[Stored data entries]
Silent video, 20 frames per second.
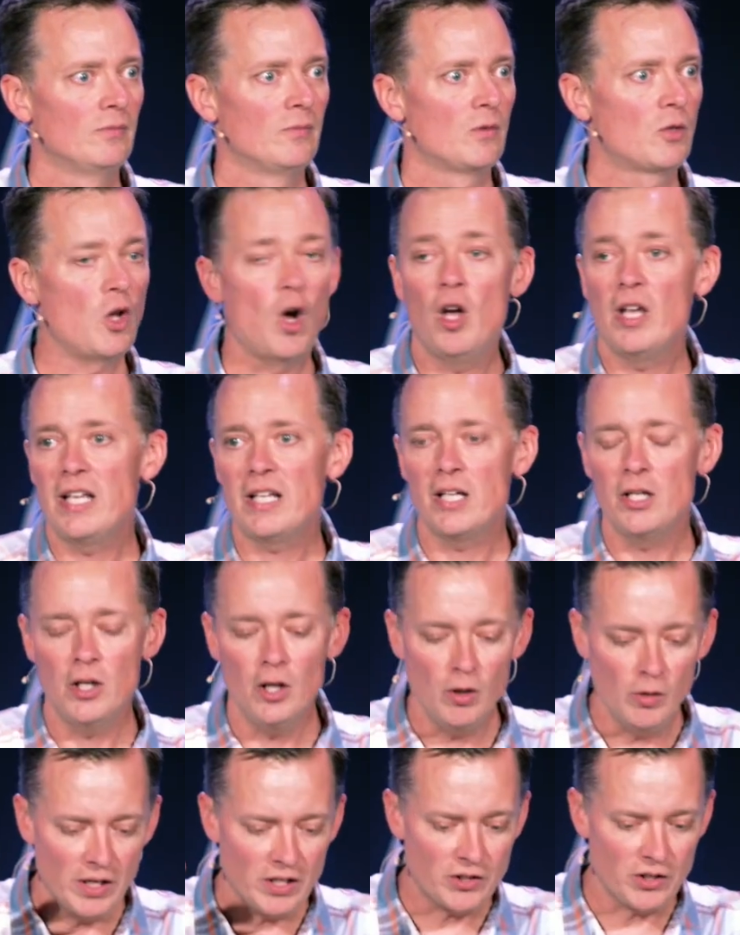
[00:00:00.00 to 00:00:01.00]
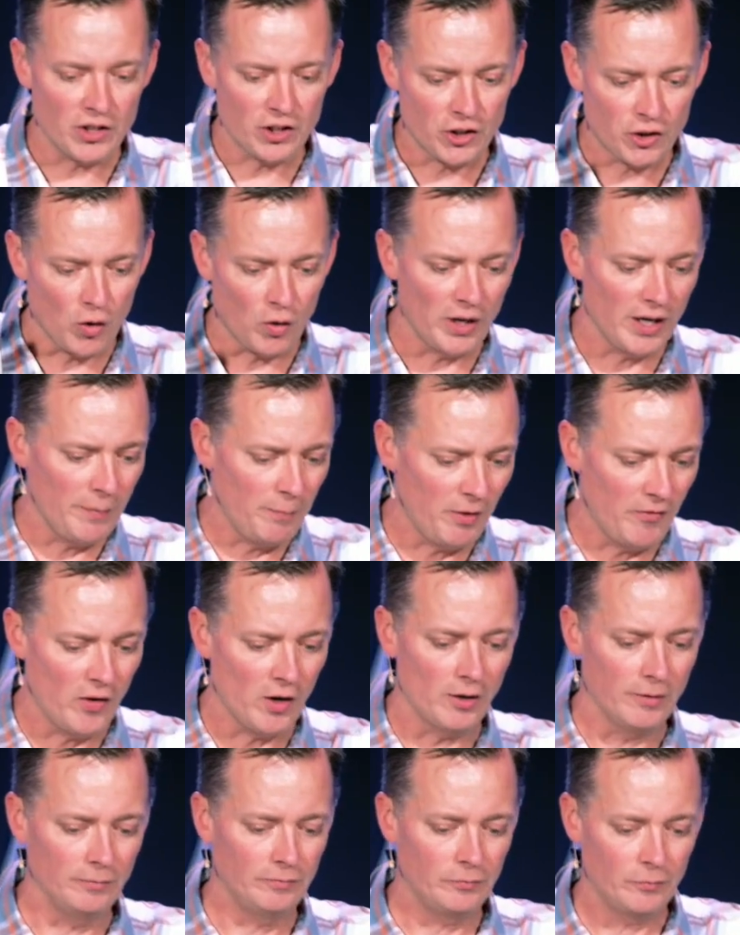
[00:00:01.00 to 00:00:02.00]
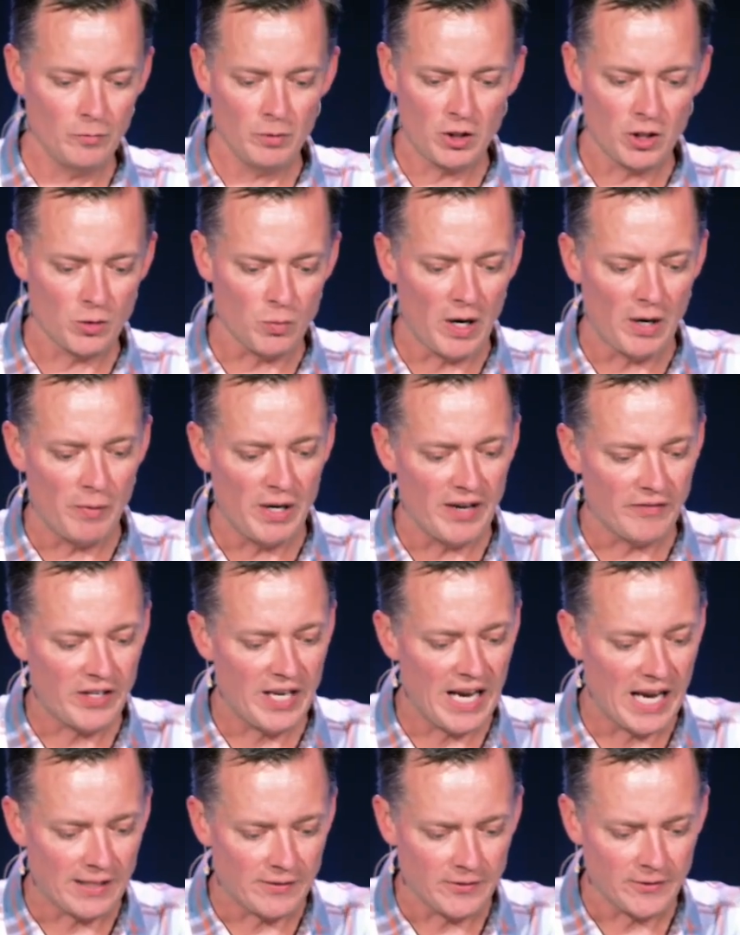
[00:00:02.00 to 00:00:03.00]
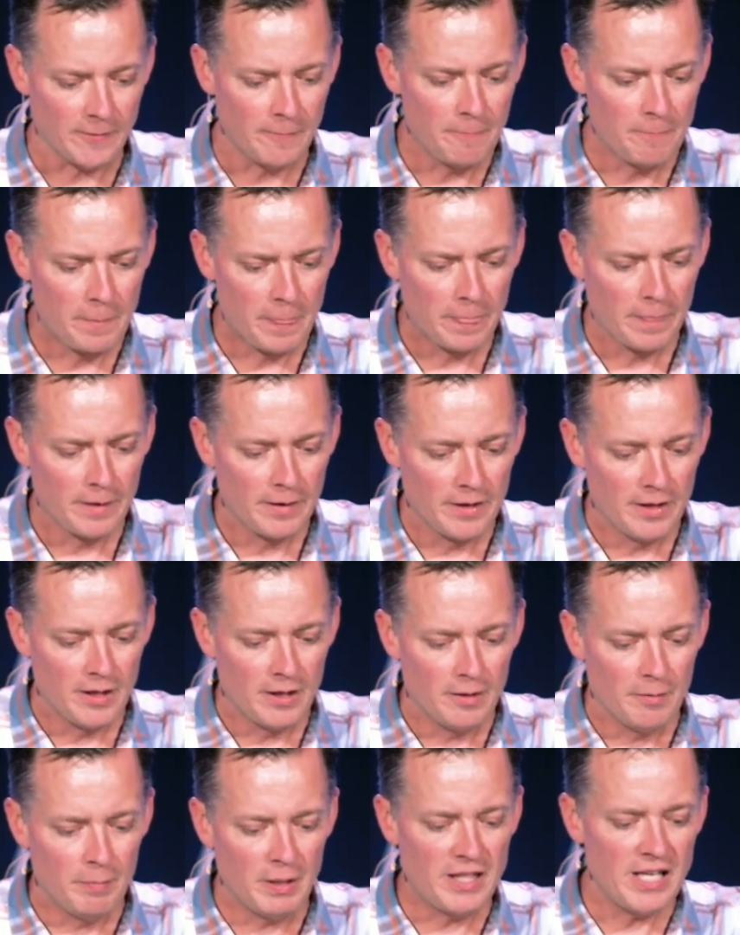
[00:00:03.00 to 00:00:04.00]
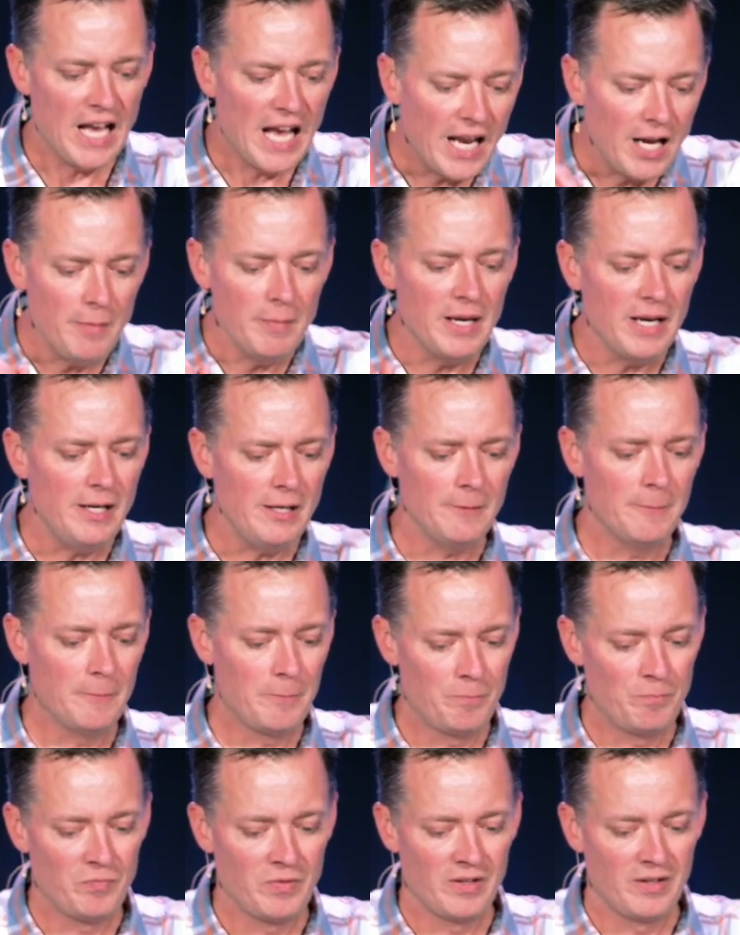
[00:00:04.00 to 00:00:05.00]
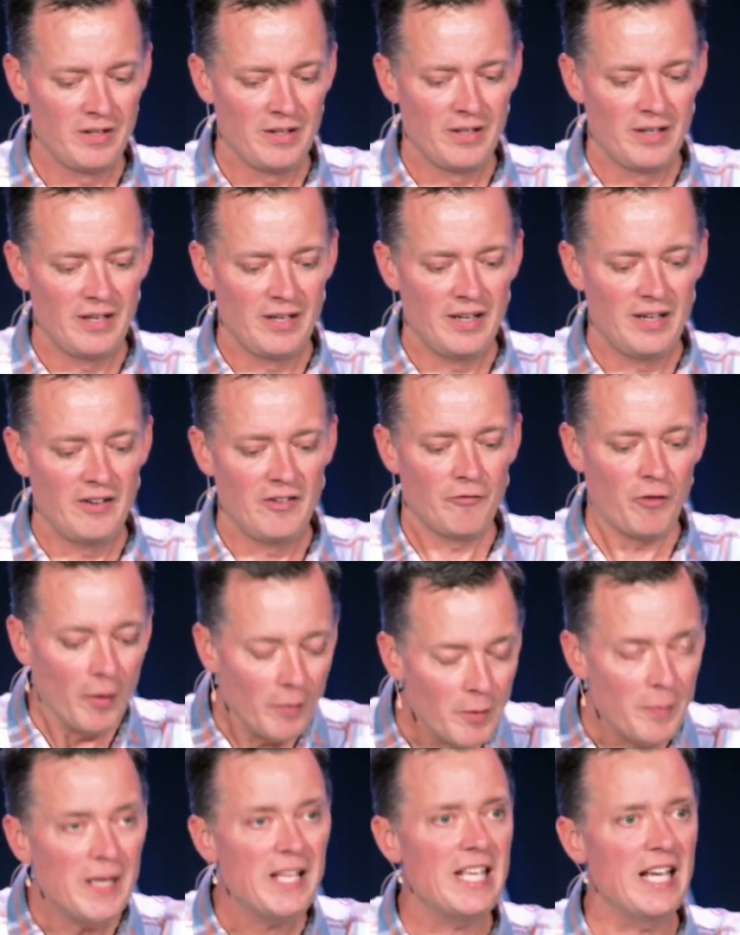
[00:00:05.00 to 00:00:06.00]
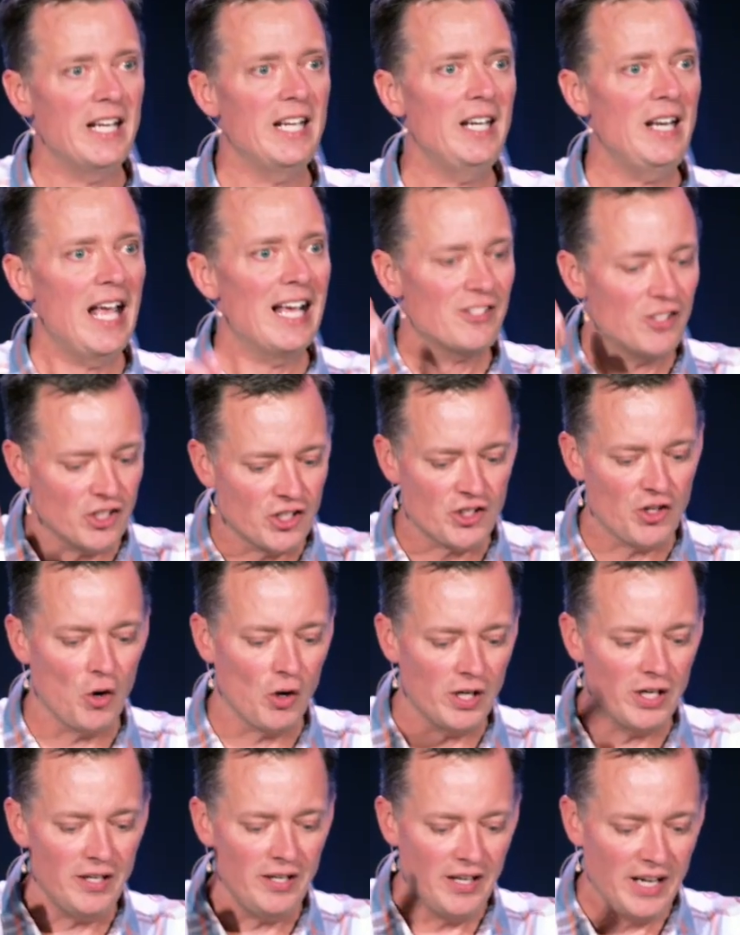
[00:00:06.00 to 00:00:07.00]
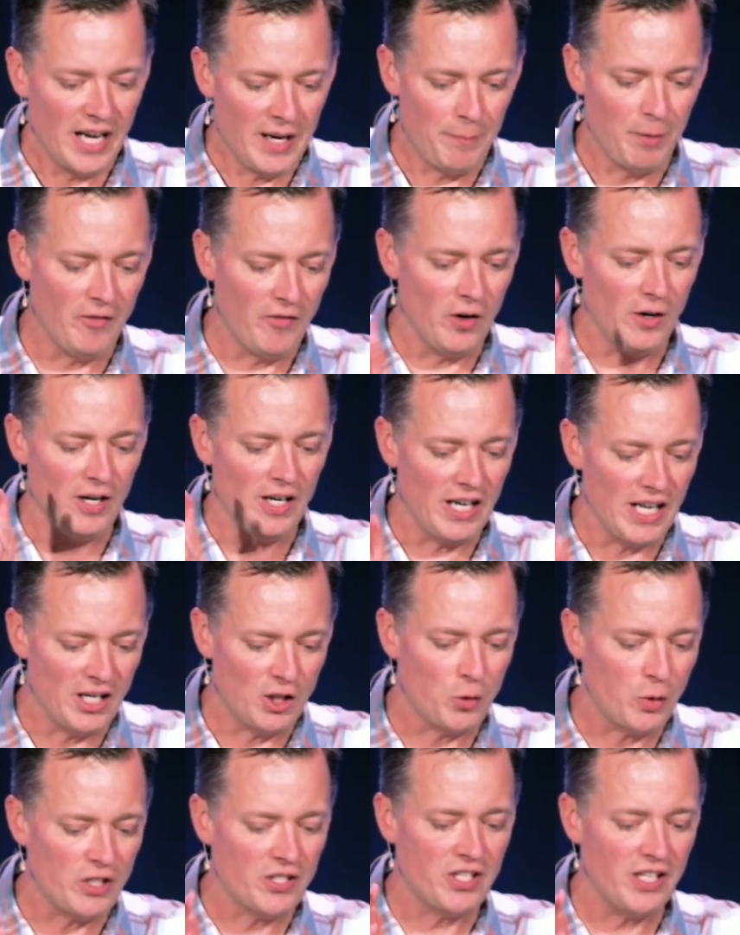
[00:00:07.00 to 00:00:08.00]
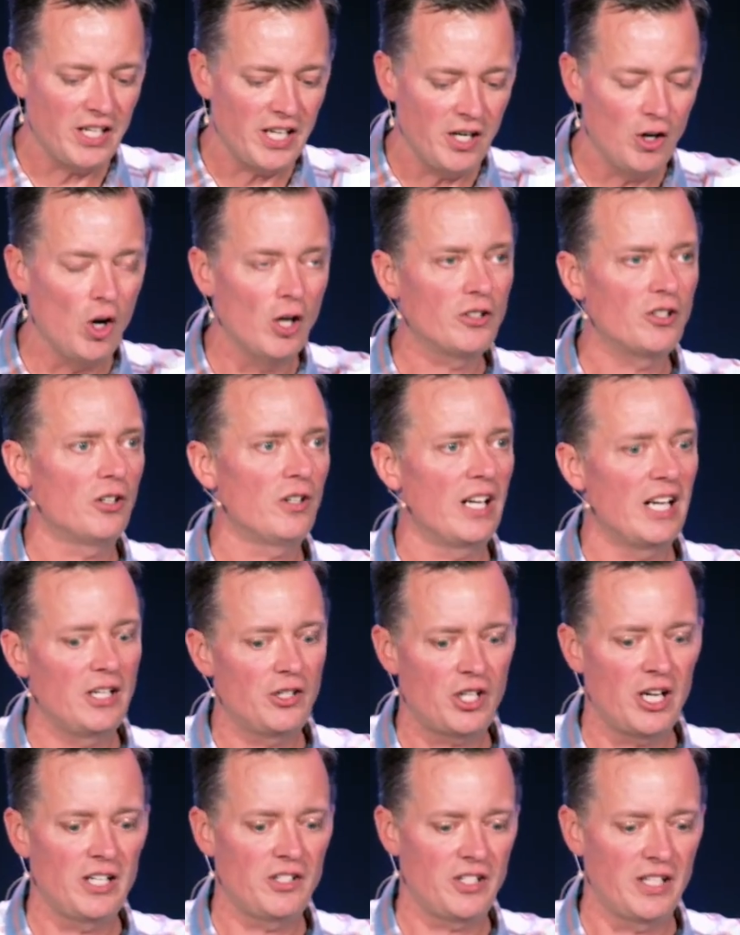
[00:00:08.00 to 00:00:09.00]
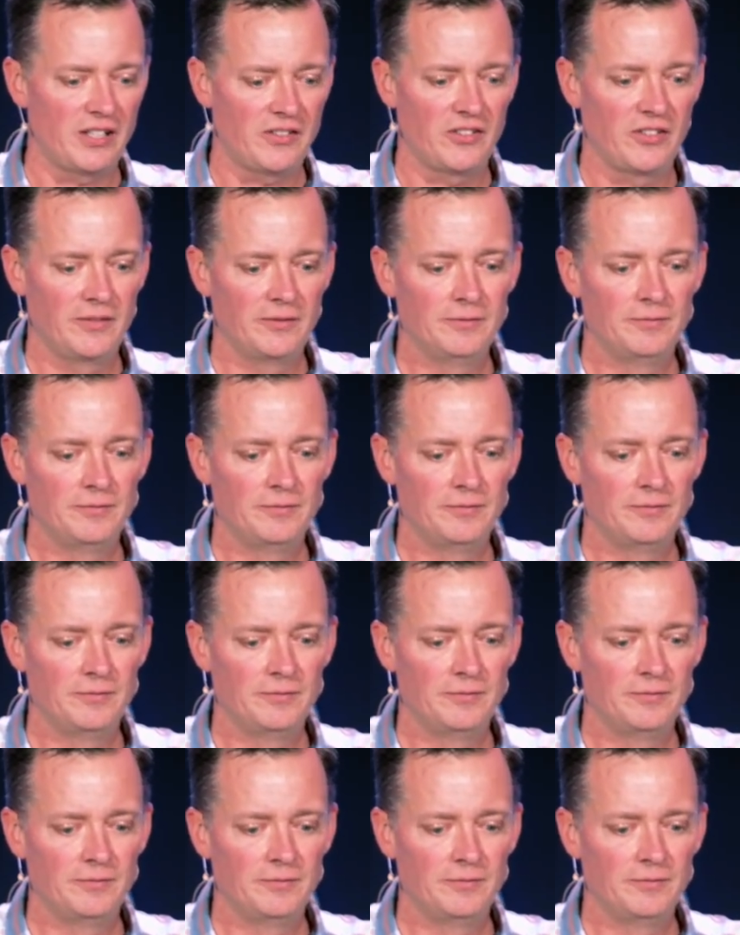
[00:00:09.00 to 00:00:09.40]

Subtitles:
So all he can do is distort and pervert, which is why we have cats. But the enemy, from the beginning, has distorted and perverted and twisted and altered and changed things.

Instructions for the task:
Leave the pictures behind and transcribe every record above exactly.

Result of the task:
Silent video, 20 frames per second.
[00:00:00.00 to 00:00:01.00]
[00:00:01.00 to 00:00:02.00]
[00:00:02.00 to 00:00:03.00]
[00:00:03.00 to 00:00:04.00]
[00:00:04.00 to 00:00:05.00]
[00:00:05.00 to 00:00:06.00]
[00:00:06.00 to 00:00:07.00]
[00:00:07.00 to 00:00:08.00]
[00:00:08.00 to 00:00:09.00]
[00:00:09.00 to 00:00:09.40]

Subtitles:
So all he can do is distort and pervert, which is why we have cats. But the enemy, from the beginning, has distorted and perverted and twisted and altered and changed things.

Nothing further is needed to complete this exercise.